ABOVE: One of my most prized possessions is a first pressing of the Andy Warhol designed LP of The Rolling Stones's Sticky Fingers, with the working zipper on the cover!

Then there is the work involved by the listener. Another subject ripe for parody is how particular record lovers are about how their records are handled and filed in their collection. You take care of your records, like you do a vintage car you love. You are more engaged with the music when you listen to a record. Why? Because there is more work involved. You have to retrieve your record, take it out of the sleeve, put it on the turntable, flip it halfway through. There was a time when Side A and Side B of an album had their own distinct characteristics and moods, and you chose which one to listen to. By being more engaged, the music itself took on a more central role in whatever you were doing. With digital, it is more often turned on in the background and almost forgotten.

I know that many artists feel the same way. Neil Young has long been a digital basher, loudly proclaiming analog’s superior sound. As Matador Records exec Patrick Amory said, "For many of us, and certainly for many of our artists, the vinyl is the true version of the release. The size and presence of the artwork, the division into sides, the better sound quality, above all the involvement and work the listener has to put in, all make it the format of choice for people who really care about music."


ABOVE: Neil Young hates CDs

So there you go. Vinyl is back and I couldn’t be happier.

Coming soon to GNABB…a remembrance in honor of Paul Newman (not the actor, but Kinkaid alums and many people in the debate community knew him) and a review of George W. Bush’s book, Decision Points.

4 comments:

ANCIANT said...

Back in college I spent a lot of time listening to vinyl on high end stereos. Had I the time and energy, I'd do the same today. But as we get older, the ritual of listening to a record becomes less significant.
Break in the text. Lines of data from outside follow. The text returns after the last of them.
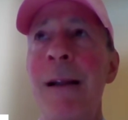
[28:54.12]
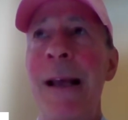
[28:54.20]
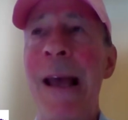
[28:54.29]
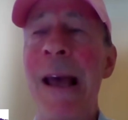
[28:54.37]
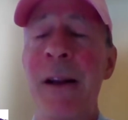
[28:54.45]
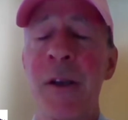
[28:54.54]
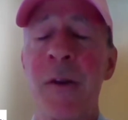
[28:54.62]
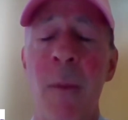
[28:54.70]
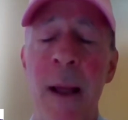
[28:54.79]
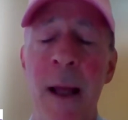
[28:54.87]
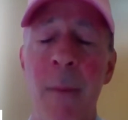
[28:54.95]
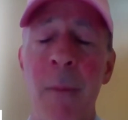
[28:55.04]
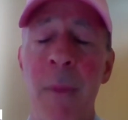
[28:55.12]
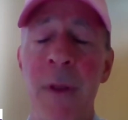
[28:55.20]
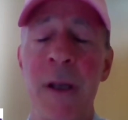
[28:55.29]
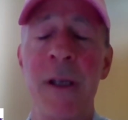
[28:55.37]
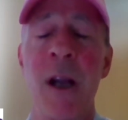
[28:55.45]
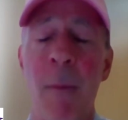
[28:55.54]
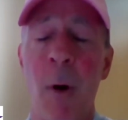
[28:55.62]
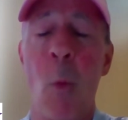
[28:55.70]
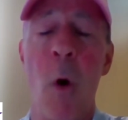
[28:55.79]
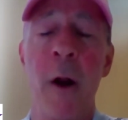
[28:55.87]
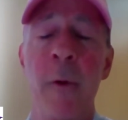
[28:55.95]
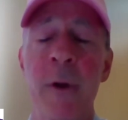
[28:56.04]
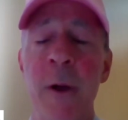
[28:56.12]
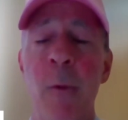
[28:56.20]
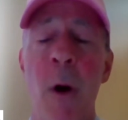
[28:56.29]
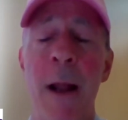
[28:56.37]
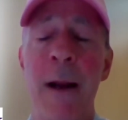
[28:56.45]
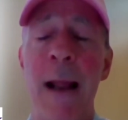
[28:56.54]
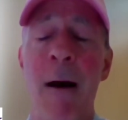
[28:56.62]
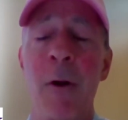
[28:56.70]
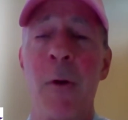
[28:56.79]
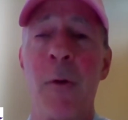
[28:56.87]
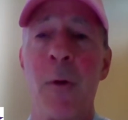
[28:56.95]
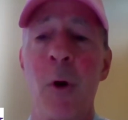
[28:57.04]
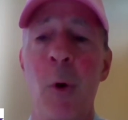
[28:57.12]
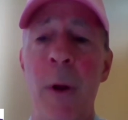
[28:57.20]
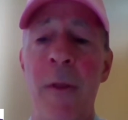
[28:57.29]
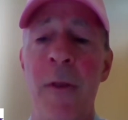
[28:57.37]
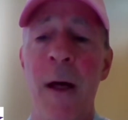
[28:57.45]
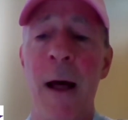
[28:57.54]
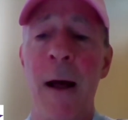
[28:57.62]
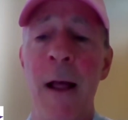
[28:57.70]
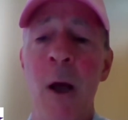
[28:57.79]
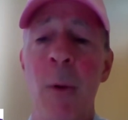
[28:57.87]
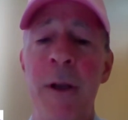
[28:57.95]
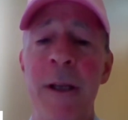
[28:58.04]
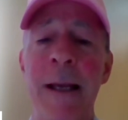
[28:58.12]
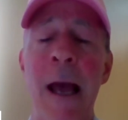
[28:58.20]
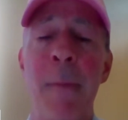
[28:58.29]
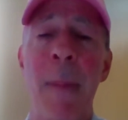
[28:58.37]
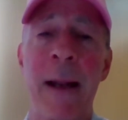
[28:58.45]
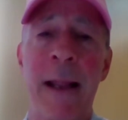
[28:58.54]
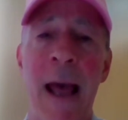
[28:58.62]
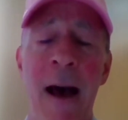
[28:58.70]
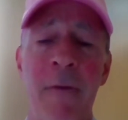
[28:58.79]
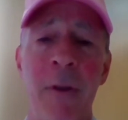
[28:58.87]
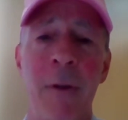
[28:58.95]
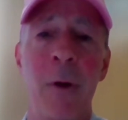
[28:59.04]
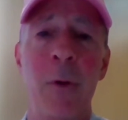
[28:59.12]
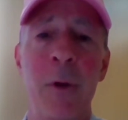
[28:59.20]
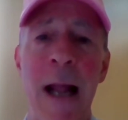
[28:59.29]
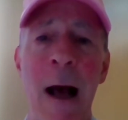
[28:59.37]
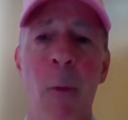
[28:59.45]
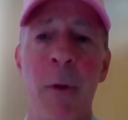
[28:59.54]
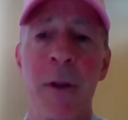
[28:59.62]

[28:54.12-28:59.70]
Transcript: hints from him this summer. One was he went out and threw with DK Metcalf, who's now with theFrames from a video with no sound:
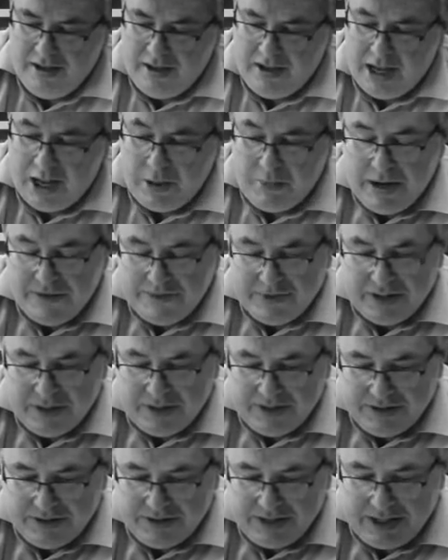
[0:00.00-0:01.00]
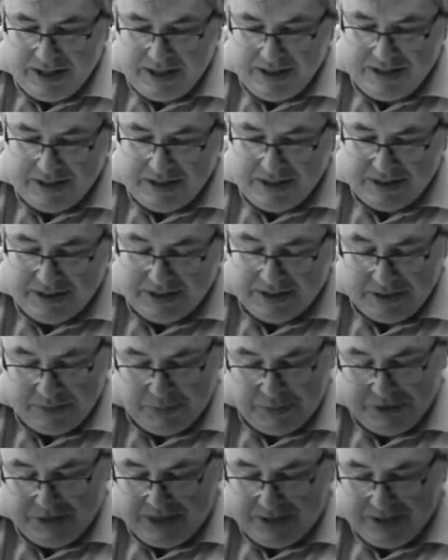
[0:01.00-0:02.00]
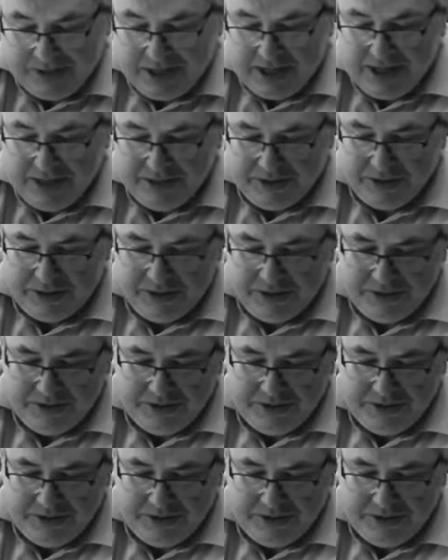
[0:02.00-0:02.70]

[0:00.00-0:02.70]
However, it was decided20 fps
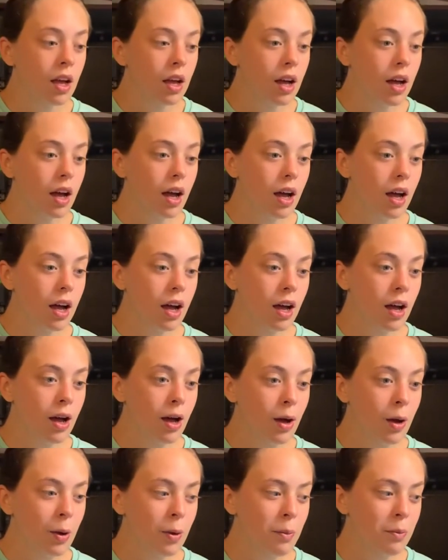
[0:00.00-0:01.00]

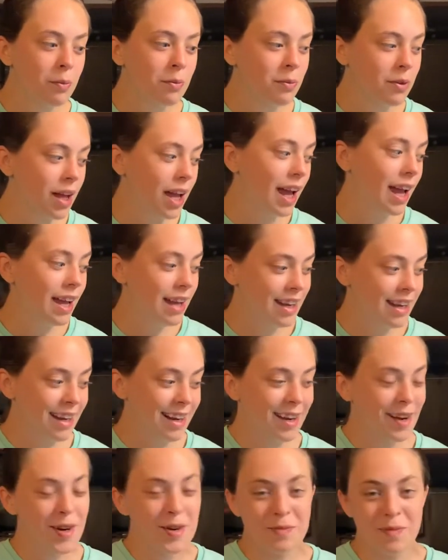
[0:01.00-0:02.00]
and then
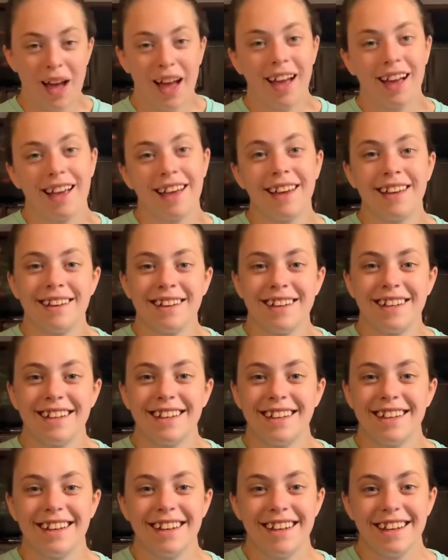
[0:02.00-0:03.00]
come back and
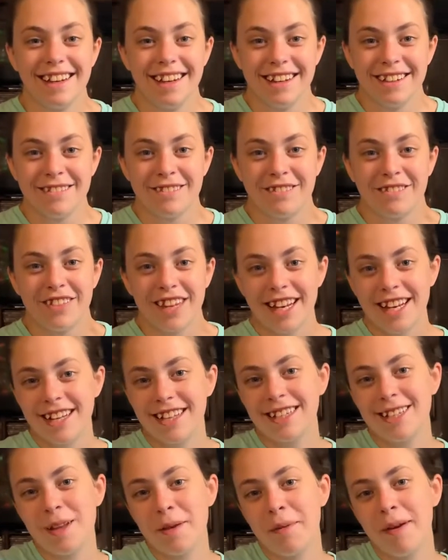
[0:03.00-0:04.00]
finish
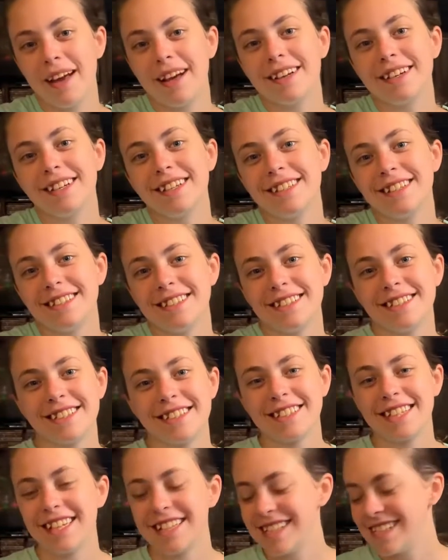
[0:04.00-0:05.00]
the pickles,
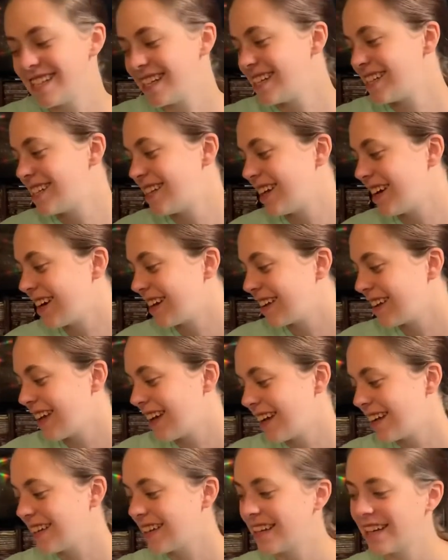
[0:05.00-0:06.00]
because this took
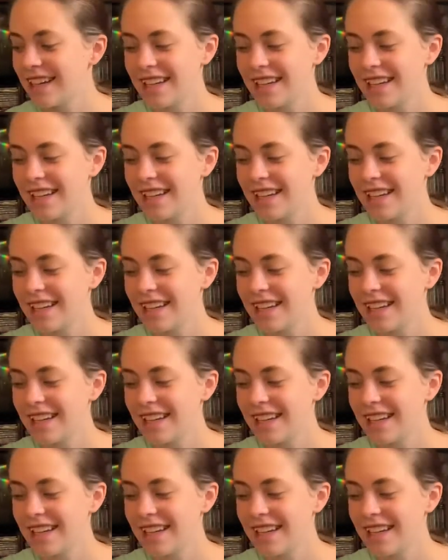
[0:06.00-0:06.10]
like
Something you also might have mentioned: though it's true that many--perhaps even most--albums are recorded in analog, some are not. When songs are recorded originally in digital, it doesn't make much sense to worry about listening to it analog.

The albums that were the best in analog that I can recall: Astral Weeks and Let It Be. The latter, I think, was a newer edition, with some of the the Phil Specter work stripped away, but both albums took on new life to me in analog. I still listen to the former all the time, in digital, of course... but I know in my heart that's not the way it should be heard.

Dezmond said...

Good point about some recordings being in digital originally. Not sure why you'd want to do that, though.

I can imagine that 'Astral Weeks' would be glorious on vinyl. I mind hunt that down. I've got 'Let It Be.' Late 60's and 70's Stones is all great on vinyl. Oh, Neil Young's 'Live Rust' needs to be heard on vinyl as well.

ANCIANT said...

My sense is that with the advent of Pro Tools and Garage Band, and the general inexpense now associated with recording on home computer, digital is becoming the norm, not the exception, for first recordings. Depends on the band, of course.

JMW said...

Nice post. Sums up a lot of how I feel about books vs. digital books. The holding of the book, the organization of one's library, etc. And though I'm not the collector you are, I do occasionally pick up vinyl records (of old stuff) these days, because it is a nice sound.